Start of EXTRACTED RECORDS

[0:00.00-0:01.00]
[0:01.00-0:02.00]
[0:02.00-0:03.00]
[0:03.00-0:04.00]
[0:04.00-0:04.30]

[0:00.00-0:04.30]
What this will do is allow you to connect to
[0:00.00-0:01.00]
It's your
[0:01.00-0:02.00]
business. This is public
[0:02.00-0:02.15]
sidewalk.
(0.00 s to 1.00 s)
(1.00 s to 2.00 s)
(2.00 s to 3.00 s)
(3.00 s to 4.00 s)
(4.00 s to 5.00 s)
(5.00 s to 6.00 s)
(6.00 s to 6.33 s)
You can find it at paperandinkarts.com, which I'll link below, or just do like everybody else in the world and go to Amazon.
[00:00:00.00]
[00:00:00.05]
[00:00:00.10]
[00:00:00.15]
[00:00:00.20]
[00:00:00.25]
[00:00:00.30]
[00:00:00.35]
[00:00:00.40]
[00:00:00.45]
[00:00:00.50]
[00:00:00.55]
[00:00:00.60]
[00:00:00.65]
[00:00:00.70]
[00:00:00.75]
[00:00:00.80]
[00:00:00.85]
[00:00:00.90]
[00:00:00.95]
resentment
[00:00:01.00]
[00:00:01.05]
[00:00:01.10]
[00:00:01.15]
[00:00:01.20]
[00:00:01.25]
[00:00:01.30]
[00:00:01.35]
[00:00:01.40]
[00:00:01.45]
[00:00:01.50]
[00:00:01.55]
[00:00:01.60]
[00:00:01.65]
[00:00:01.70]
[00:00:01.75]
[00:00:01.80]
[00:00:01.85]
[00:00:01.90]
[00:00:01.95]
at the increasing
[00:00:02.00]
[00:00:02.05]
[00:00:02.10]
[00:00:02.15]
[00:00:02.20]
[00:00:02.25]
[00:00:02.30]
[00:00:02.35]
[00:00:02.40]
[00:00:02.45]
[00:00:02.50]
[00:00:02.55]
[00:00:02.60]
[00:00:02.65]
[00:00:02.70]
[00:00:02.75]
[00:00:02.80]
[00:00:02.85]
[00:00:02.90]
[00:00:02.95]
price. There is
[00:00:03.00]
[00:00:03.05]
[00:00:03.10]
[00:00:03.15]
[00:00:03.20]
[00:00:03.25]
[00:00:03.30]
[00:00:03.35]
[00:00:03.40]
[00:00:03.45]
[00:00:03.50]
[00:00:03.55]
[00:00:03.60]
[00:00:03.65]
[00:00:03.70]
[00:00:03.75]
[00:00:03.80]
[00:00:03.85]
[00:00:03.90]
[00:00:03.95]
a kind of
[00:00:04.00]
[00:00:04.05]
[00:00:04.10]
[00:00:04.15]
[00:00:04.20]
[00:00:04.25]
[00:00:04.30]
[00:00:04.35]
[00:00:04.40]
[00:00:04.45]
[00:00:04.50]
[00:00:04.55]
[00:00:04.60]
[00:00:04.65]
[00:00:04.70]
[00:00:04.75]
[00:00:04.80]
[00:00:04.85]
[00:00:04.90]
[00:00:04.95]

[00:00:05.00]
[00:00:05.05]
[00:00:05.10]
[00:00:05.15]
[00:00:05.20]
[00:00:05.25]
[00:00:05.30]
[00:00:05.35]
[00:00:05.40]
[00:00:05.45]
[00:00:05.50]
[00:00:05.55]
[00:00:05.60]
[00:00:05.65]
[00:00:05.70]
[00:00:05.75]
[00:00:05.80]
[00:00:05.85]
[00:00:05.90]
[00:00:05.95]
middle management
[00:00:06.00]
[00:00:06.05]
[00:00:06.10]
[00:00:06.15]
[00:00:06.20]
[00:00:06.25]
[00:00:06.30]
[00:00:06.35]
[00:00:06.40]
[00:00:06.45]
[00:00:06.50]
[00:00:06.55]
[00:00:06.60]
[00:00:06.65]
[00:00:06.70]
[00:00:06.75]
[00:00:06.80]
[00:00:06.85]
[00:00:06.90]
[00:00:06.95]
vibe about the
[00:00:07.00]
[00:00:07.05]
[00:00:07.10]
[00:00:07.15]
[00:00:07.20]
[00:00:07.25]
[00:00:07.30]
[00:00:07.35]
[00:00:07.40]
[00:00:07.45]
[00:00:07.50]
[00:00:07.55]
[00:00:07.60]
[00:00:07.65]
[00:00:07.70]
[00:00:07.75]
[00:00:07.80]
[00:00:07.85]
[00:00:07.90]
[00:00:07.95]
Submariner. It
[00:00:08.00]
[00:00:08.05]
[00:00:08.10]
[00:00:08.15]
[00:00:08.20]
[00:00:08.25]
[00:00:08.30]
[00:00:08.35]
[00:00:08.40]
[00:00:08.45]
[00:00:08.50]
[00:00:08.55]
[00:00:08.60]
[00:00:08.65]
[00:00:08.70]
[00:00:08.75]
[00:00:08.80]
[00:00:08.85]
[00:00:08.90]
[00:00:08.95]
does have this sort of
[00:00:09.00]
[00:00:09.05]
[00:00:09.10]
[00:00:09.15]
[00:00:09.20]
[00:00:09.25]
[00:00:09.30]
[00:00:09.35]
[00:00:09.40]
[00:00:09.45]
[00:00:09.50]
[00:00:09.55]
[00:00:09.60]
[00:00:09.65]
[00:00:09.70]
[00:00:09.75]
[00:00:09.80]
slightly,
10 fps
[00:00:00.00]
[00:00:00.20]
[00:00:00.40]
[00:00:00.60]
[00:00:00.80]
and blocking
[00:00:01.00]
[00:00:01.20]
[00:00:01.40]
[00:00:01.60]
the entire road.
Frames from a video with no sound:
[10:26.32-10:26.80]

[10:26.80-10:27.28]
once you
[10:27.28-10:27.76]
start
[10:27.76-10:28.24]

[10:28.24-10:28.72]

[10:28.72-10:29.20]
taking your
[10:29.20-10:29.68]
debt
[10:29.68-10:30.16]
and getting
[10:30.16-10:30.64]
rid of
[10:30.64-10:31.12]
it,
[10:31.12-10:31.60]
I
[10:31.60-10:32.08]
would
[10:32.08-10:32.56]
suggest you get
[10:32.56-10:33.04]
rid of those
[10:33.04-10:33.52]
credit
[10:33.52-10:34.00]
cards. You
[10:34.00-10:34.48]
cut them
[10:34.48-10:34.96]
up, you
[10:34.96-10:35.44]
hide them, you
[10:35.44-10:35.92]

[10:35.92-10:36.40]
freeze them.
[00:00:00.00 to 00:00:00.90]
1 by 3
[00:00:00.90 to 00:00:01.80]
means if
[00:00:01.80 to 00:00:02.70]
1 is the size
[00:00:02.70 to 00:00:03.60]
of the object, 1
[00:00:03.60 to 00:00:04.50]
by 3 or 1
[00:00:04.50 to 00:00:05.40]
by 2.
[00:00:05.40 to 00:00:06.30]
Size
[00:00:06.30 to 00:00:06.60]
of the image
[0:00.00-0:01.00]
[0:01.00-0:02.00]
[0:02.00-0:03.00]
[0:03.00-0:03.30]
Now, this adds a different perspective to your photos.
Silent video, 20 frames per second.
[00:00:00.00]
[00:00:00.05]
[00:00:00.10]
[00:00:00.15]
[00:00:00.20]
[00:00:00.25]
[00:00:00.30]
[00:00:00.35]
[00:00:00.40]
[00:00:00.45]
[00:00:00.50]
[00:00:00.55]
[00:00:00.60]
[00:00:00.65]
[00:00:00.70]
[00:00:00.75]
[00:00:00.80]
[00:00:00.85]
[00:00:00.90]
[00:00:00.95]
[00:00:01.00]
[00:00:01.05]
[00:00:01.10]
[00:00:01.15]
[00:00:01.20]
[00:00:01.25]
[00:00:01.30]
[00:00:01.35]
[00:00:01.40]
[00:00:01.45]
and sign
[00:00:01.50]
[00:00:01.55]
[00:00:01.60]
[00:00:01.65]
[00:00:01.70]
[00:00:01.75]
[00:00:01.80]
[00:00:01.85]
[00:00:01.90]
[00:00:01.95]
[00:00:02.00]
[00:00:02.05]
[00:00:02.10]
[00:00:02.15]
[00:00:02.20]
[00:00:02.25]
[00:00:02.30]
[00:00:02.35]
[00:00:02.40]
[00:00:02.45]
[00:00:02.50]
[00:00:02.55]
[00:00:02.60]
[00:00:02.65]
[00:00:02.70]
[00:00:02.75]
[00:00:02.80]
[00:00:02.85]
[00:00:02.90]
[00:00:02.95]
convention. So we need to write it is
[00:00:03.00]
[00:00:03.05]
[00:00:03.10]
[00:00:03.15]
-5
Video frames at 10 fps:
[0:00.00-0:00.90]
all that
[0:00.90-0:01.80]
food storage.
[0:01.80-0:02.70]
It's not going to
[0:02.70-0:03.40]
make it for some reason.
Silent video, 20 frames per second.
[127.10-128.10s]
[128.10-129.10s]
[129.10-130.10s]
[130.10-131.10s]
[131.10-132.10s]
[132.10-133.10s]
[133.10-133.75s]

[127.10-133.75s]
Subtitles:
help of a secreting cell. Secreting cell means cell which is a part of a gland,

End of EXTRACTED RECORDS

## WHAT NEEDS TO BE DONE:
Please give back, exactly as it stands above, the stretch from the line with "[00:00:07.55]" through the line with "[00:00:08.85]", and no line outside it.

## WRITTEN RESPONSE:
[00:00:07.55]
[00:00:07.60]
[00:00:07.65]
[00:00:07.70]
[00:00:07.75]
[00:00:07.80]
[00:00:07.85]
[00:00:07.90]
[00:00:07.95]
Submariner. It
[00:00:08.00]
[00:00:08.05]
[00:00:08.10]
[00:00:08.15]
[00:00:08.20]
[00:00:08.25]
[00:00:08.30]
[00:00:08.35]
[00:00:08.40]
[00:00:08.45]
[00:00:08.50]
[00:00:08.55]
[00:00:08.60]
[00:00:08.65]
[00:00:08.70]
[00:00:08.75]
[00:00:08.80]
[00:00:08.85]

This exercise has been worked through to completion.